[Saved entries]
##########

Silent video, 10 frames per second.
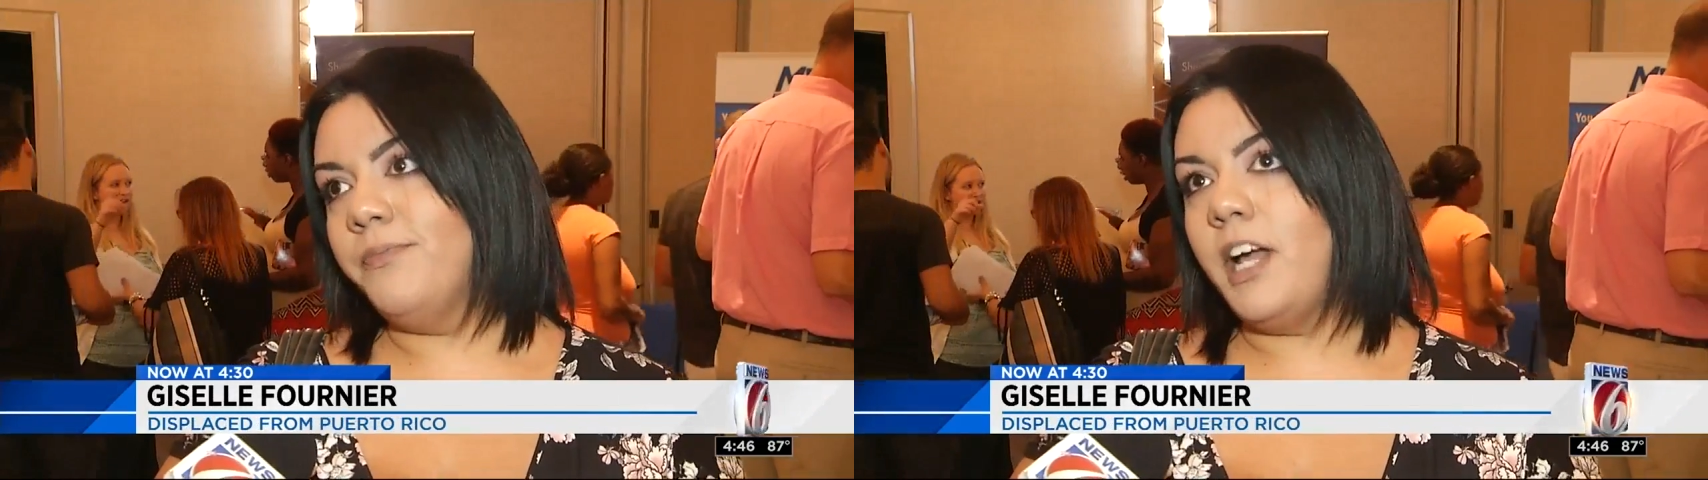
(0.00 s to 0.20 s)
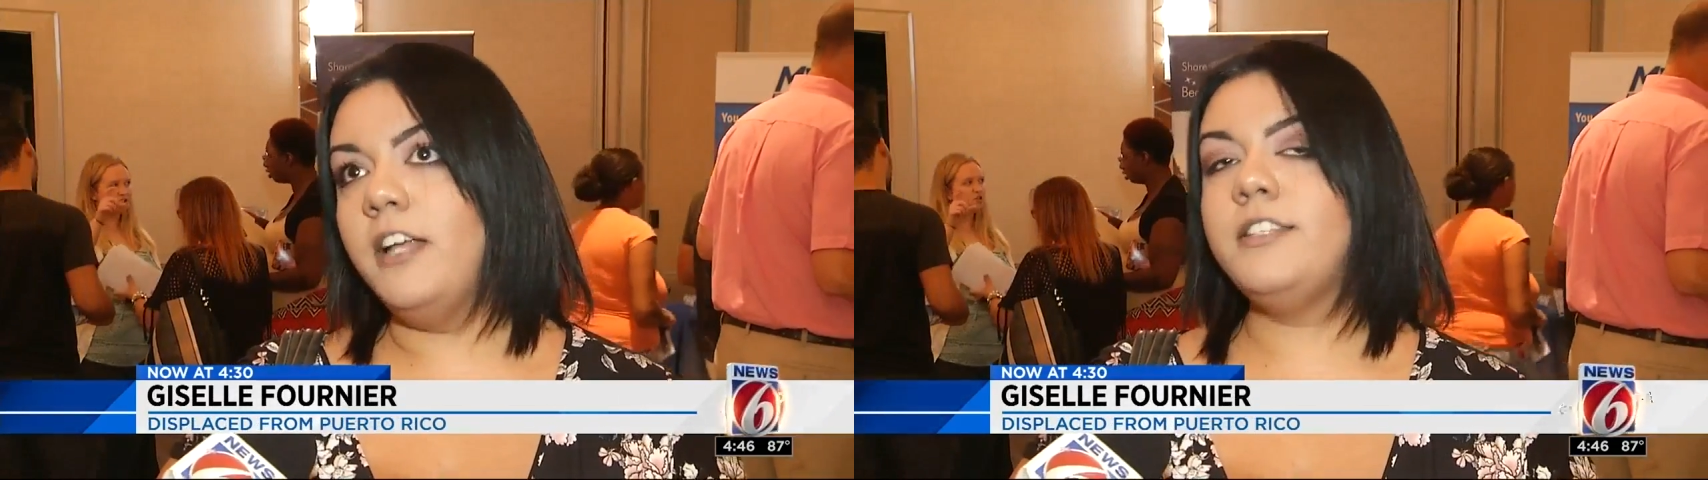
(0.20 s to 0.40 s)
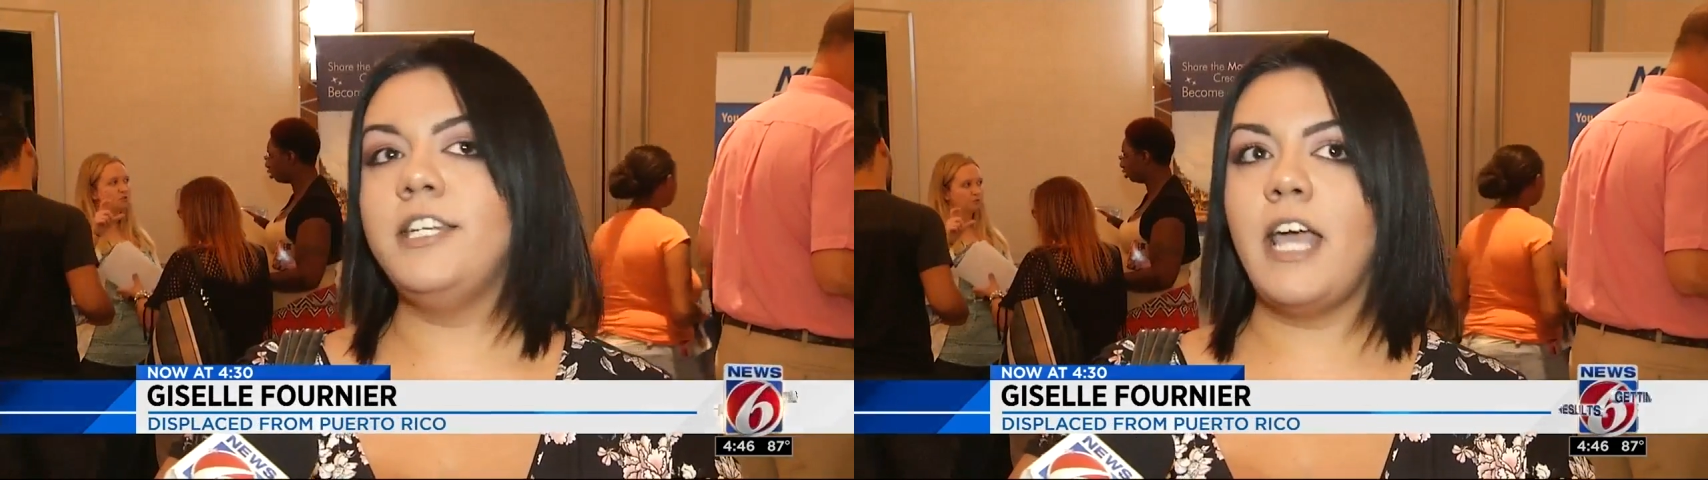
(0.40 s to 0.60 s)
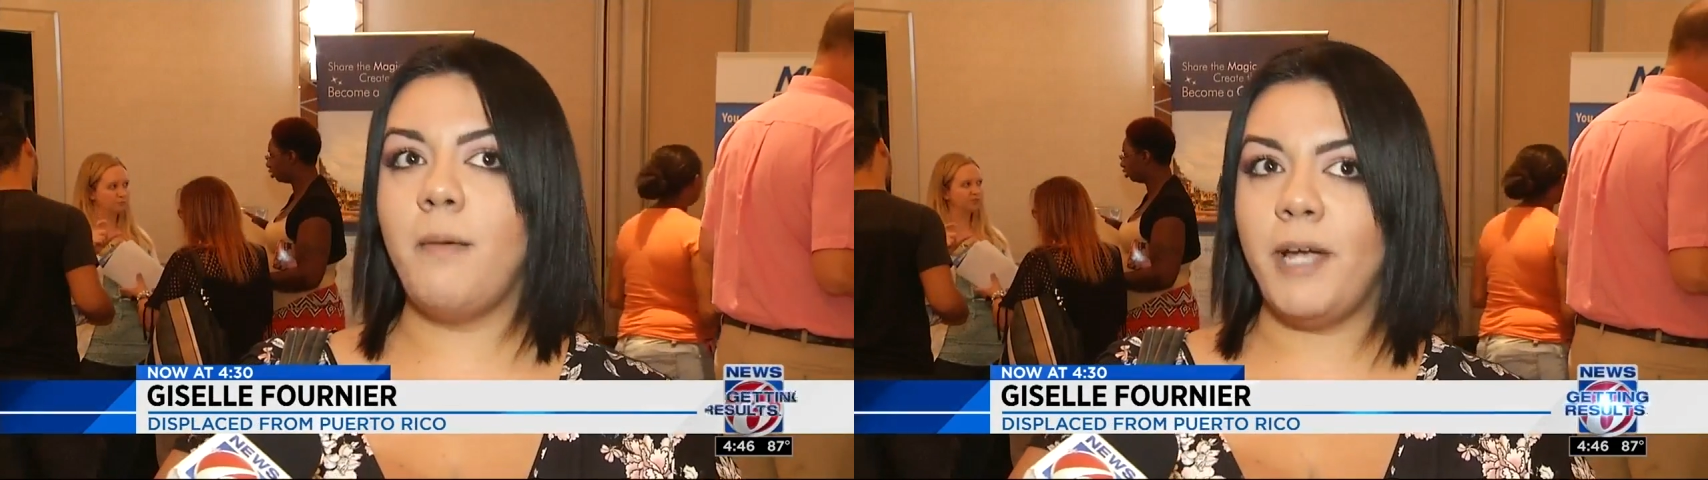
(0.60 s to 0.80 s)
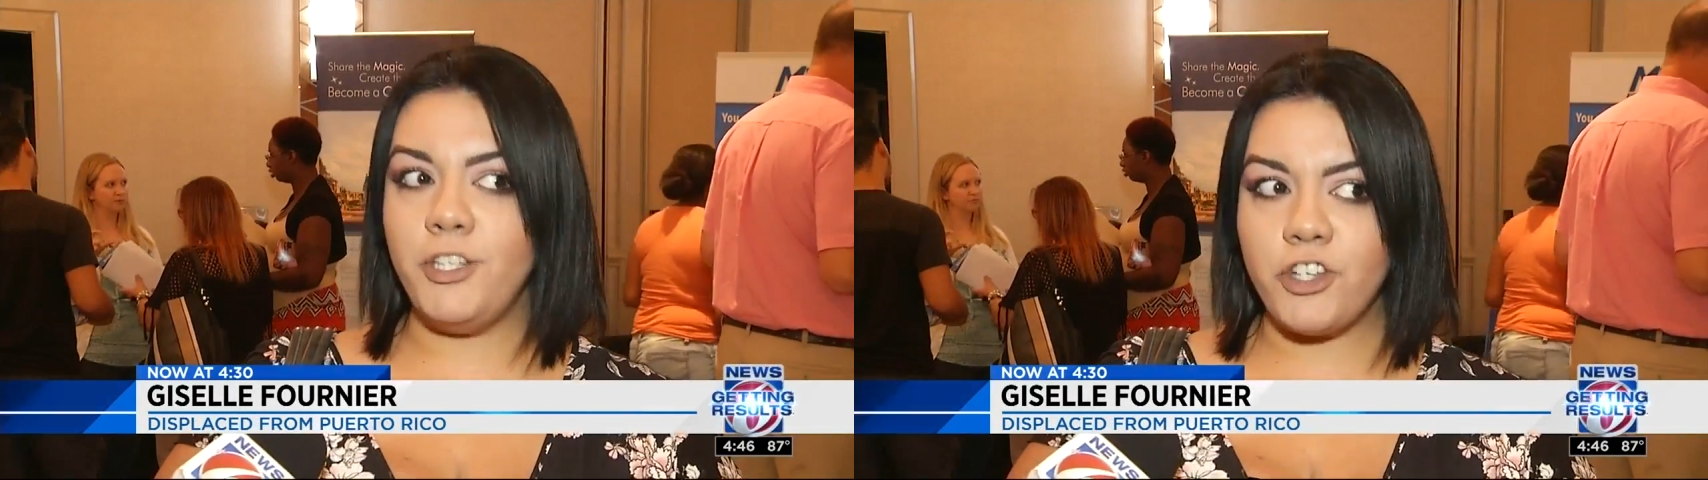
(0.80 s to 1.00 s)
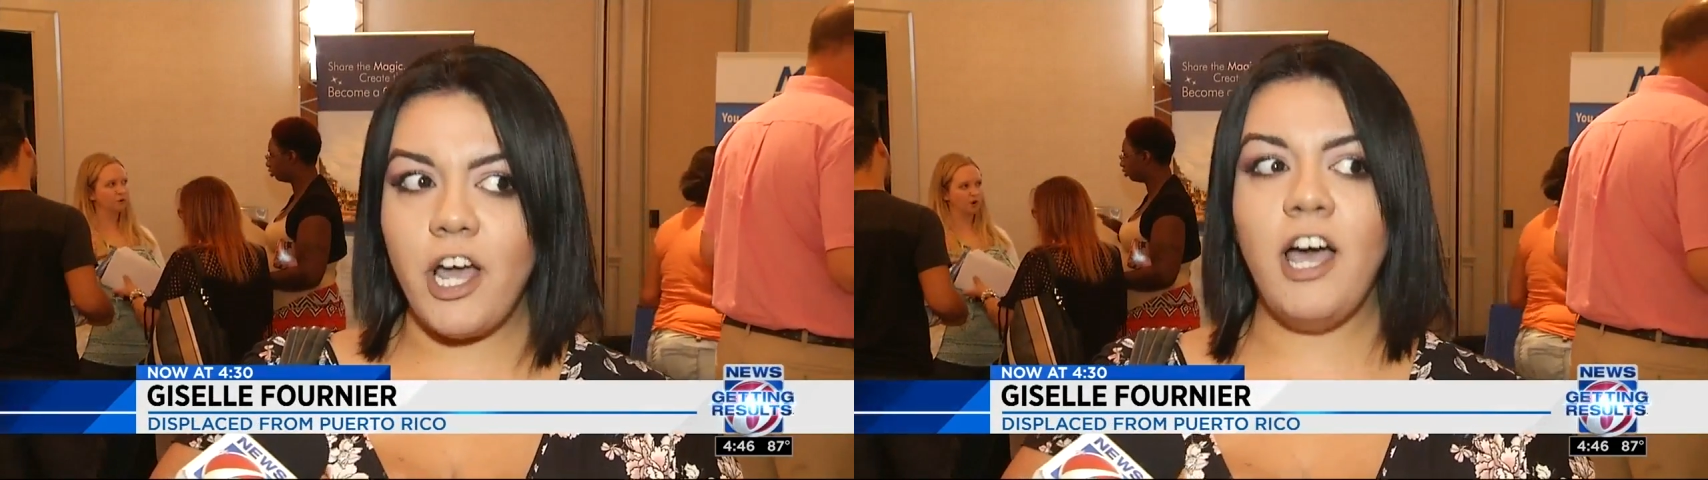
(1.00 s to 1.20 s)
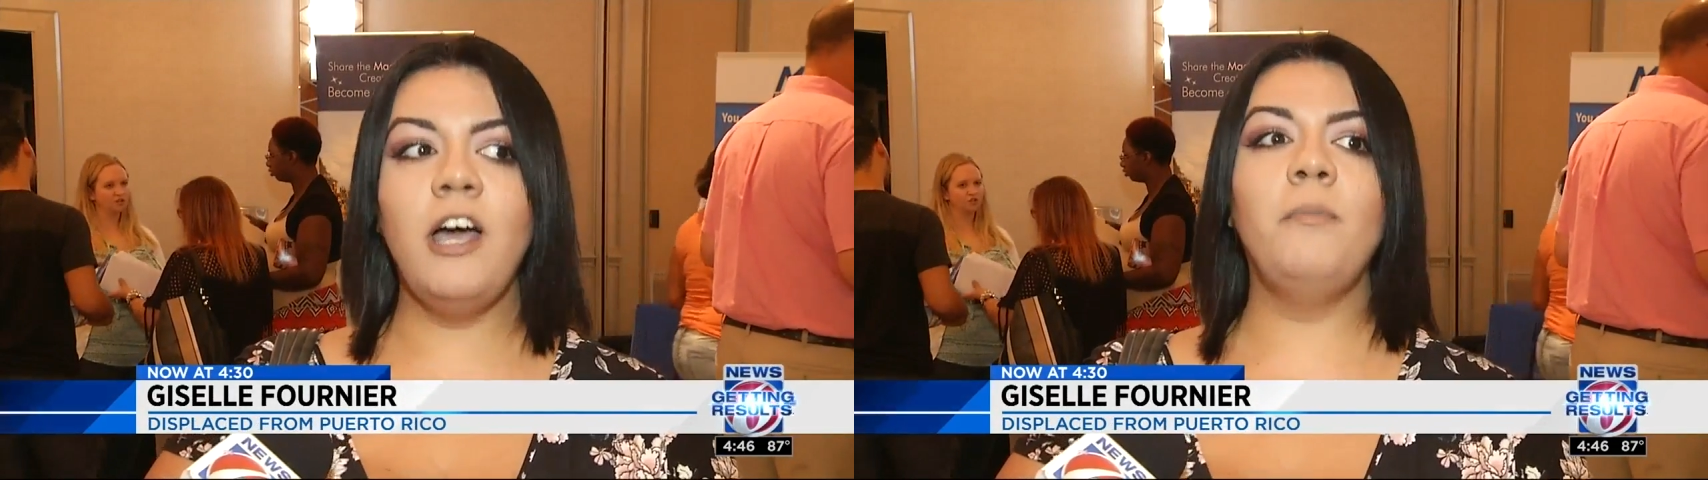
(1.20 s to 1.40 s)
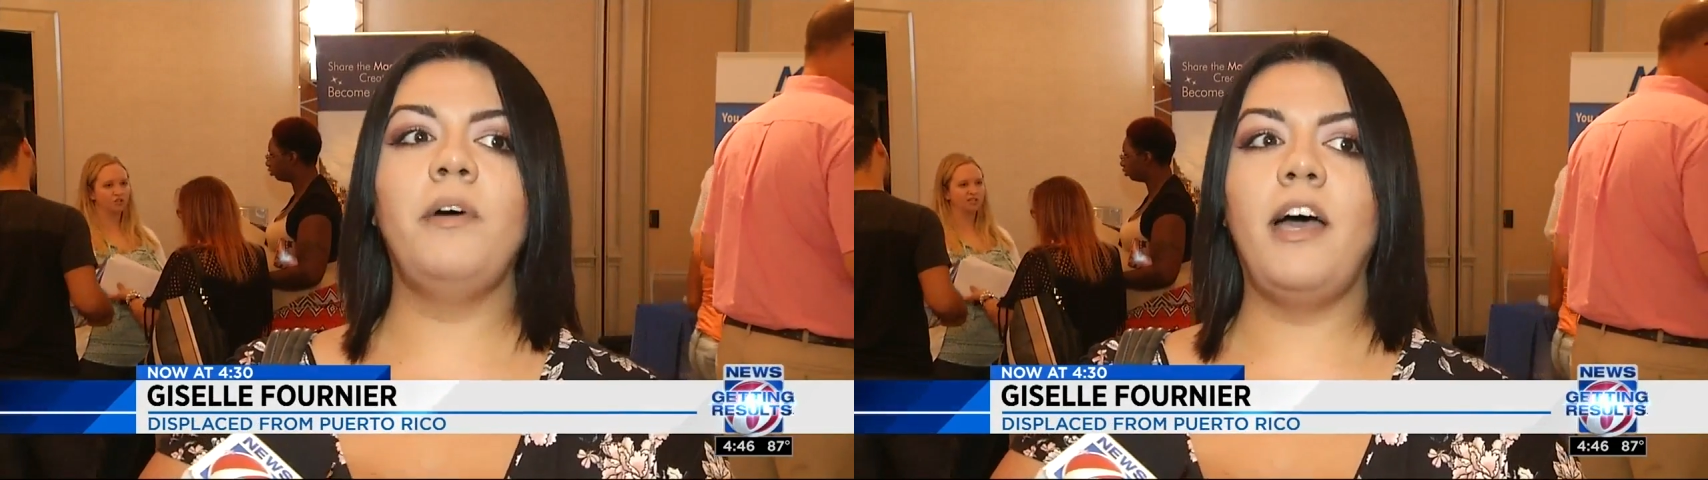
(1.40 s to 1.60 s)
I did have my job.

##########

▸ **Brief**
Skip the pictures. Return exactly the lines from the one containing "(0.40 s to 0.60 s)" through the end of the data above, both included, and nothing besides.

▸ **Response**
(0.40 s to 0.60 s)
(0.60 s to 0.80 s)
(0.80 s to 1.00 s)
(1.00 s to 1.20 s)
(1.20 s to 1.40 s)
(1.40 s to 1.60 s)
I did have my job.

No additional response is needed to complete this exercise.